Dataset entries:
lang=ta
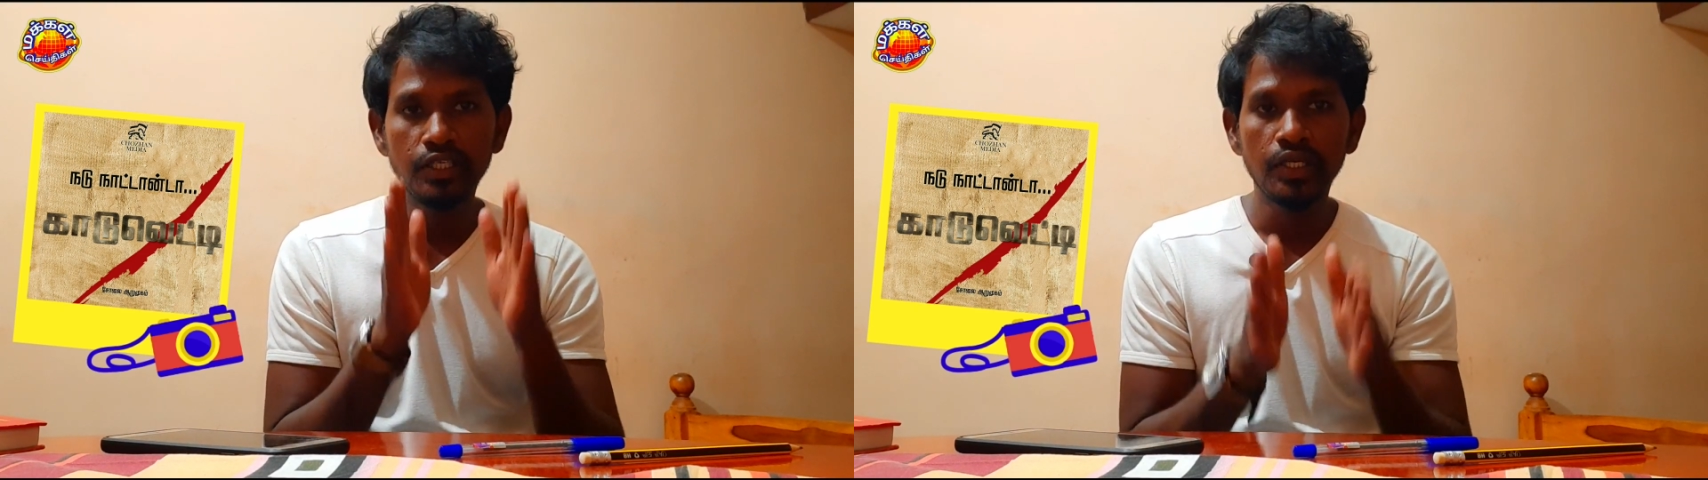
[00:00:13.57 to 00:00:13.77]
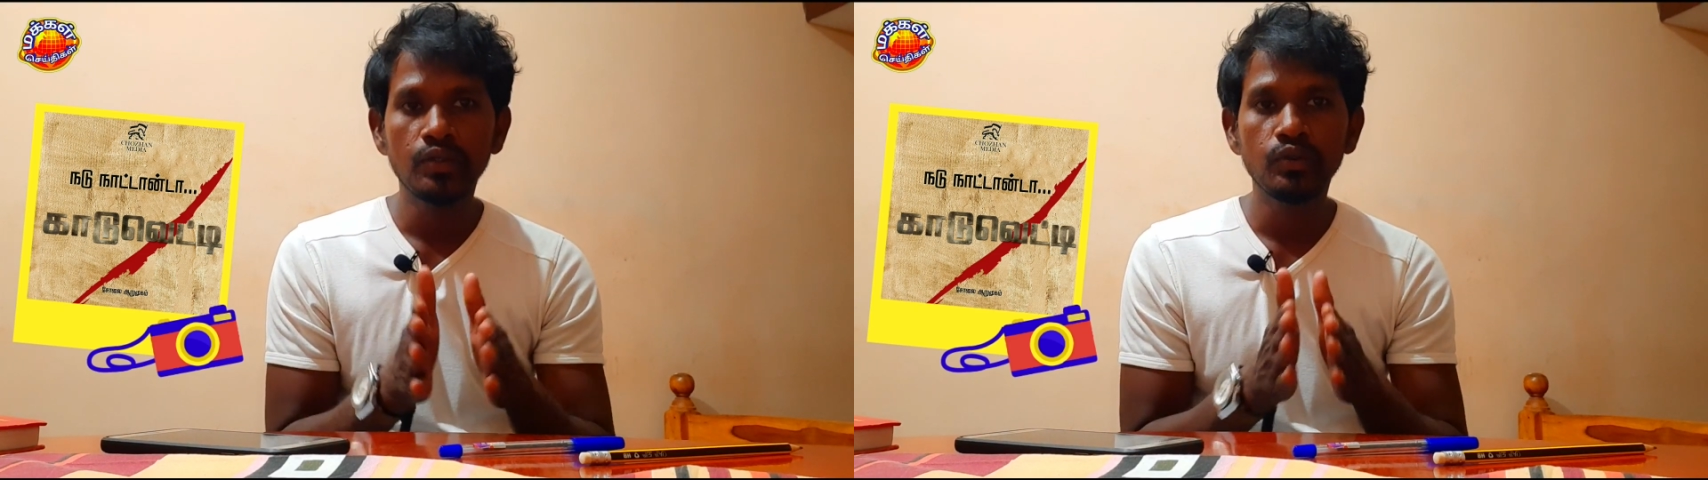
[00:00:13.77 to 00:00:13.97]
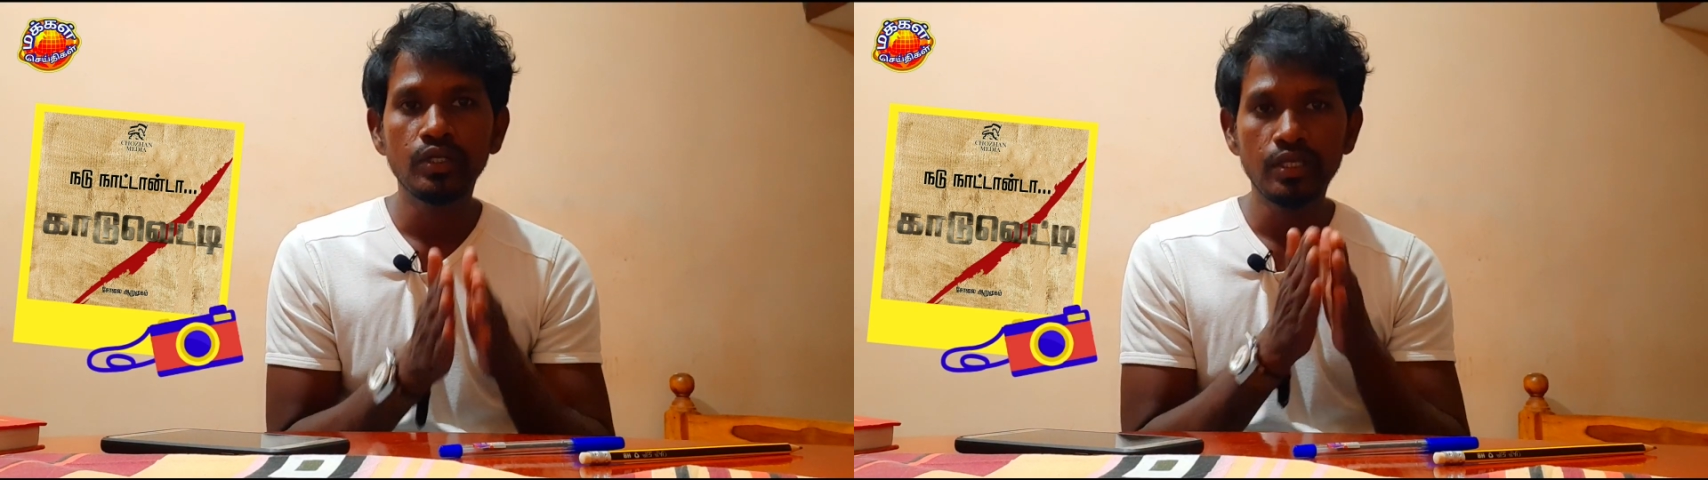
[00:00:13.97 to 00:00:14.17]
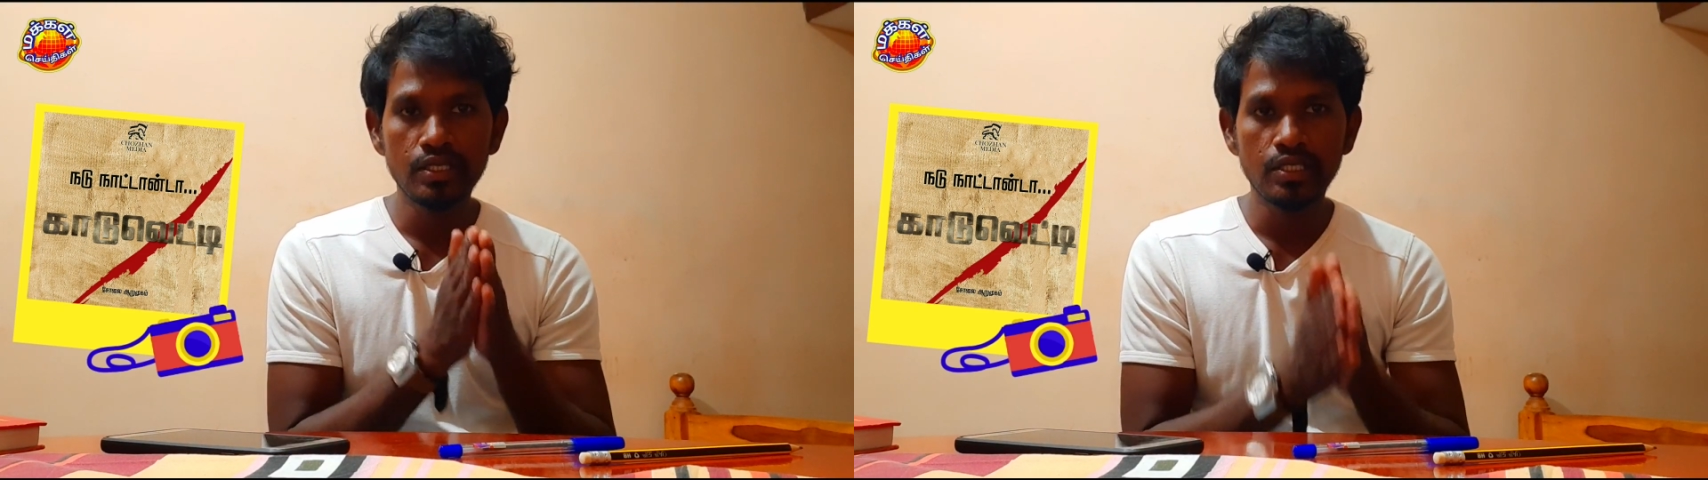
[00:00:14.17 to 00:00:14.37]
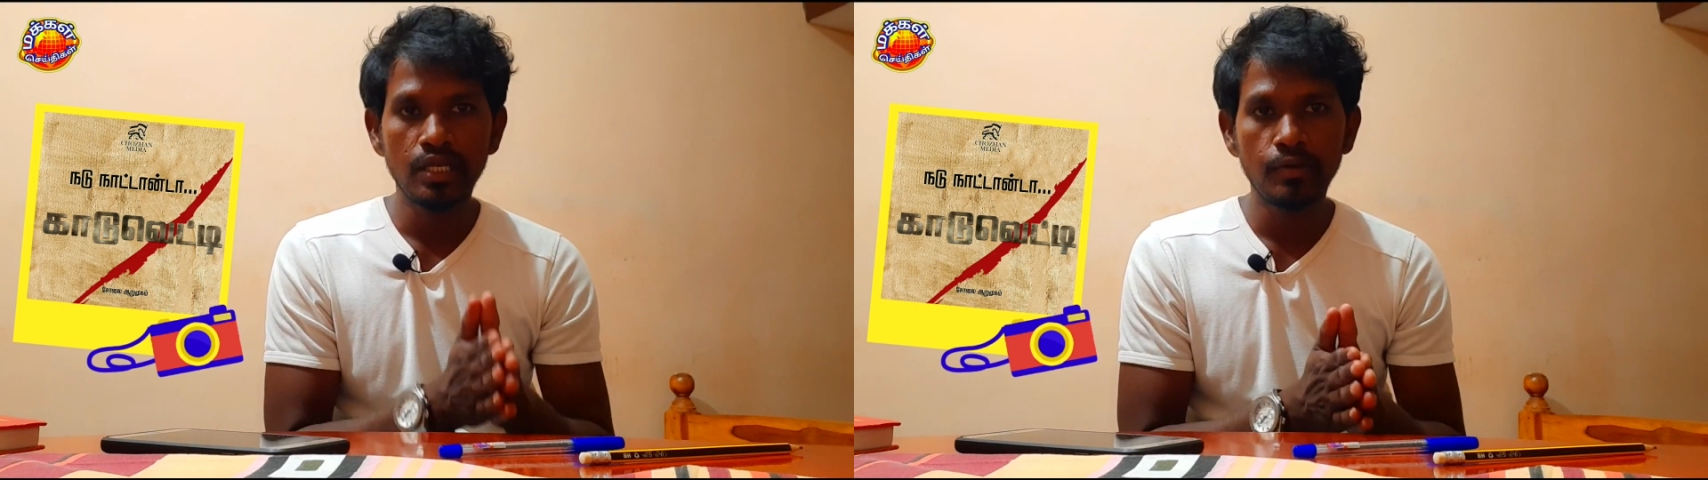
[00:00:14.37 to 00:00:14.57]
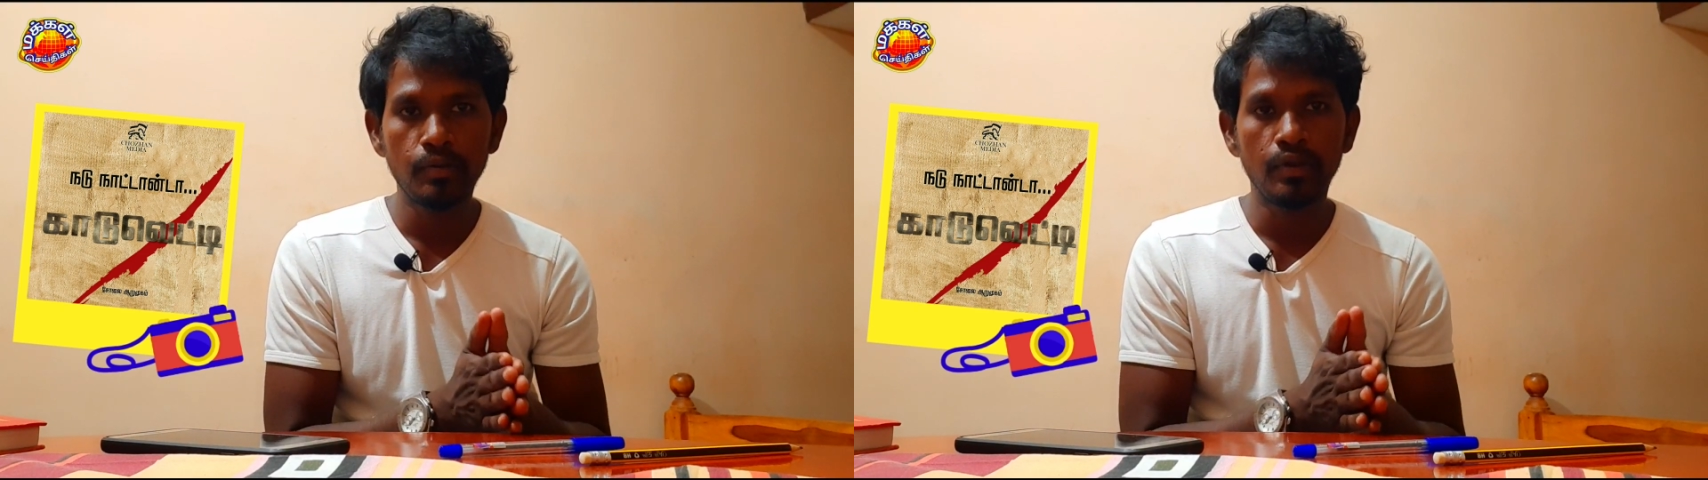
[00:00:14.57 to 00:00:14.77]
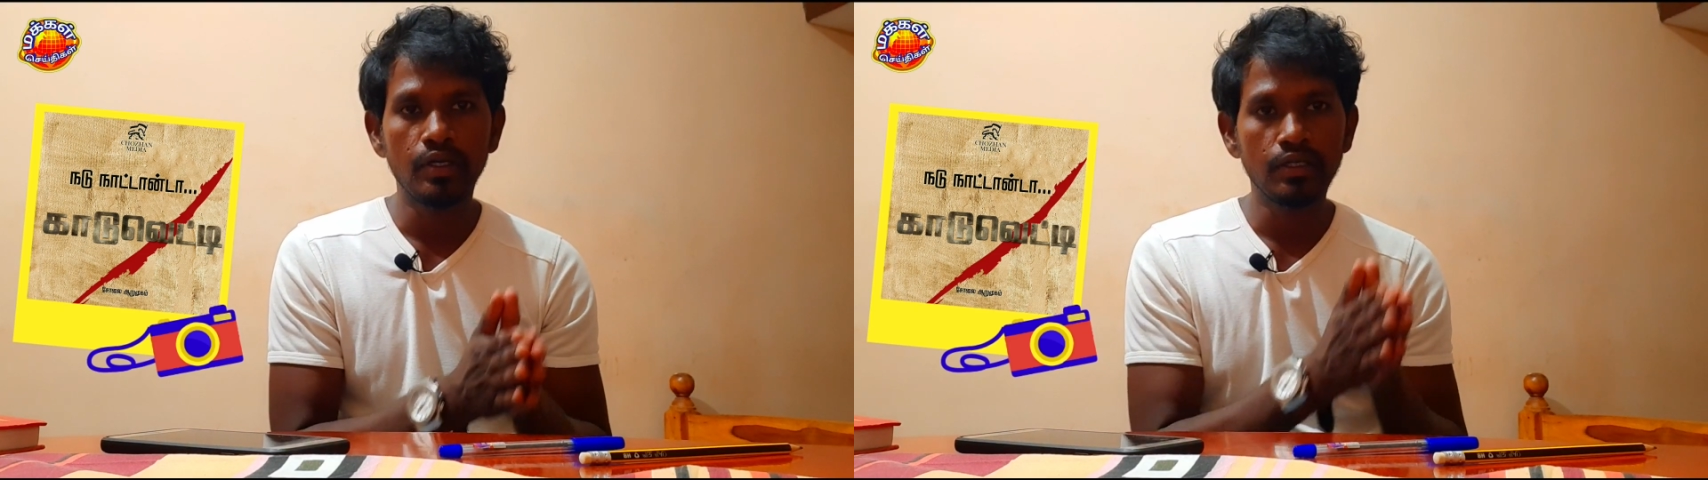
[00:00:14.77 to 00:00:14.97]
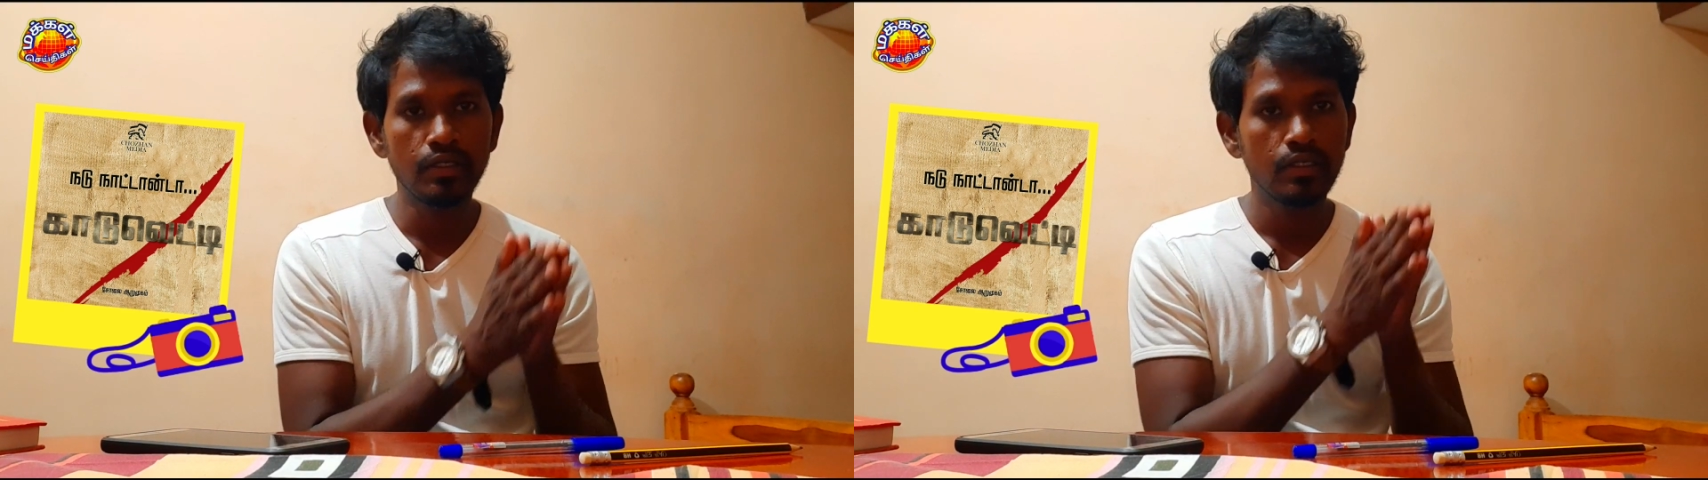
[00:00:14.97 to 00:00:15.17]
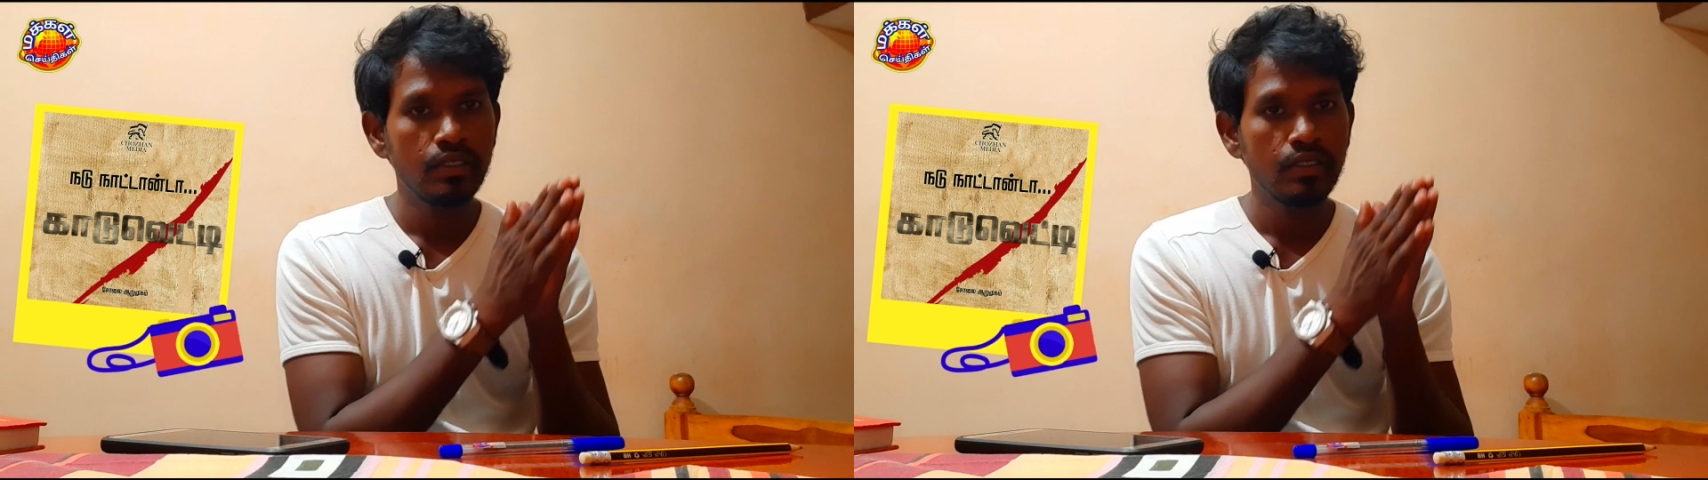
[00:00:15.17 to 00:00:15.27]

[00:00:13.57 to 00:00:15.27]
இயக்குனர் இசையமைப்பாளர்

▶ _WHAT THE TASK ASKS_
The reply should repeat the data in full, exactly as given, and contain no pictures.

▶ _RESULT BELOW_
lang=ta
[00:00:13.57 to 00:00:13.77]
[00:00:13.77 to 00:00:13.97]
[00:00:13.97 to 00:00:14.17]
[00:00:14.17 to 00:00:14.37]
[00:00:14.37 to 00:00:14.57]
[00:00:14.57 to 00:00:14.77]
[00:00:14.77 to 00:00:14.97]
[00:00:14.97 to 00:00:15.17]
[00:00:15.17 to 00:00:15.27]

[00:00:13.57 to 00:00:15.27]
இயக்குனர் இசையமைப்பாளர்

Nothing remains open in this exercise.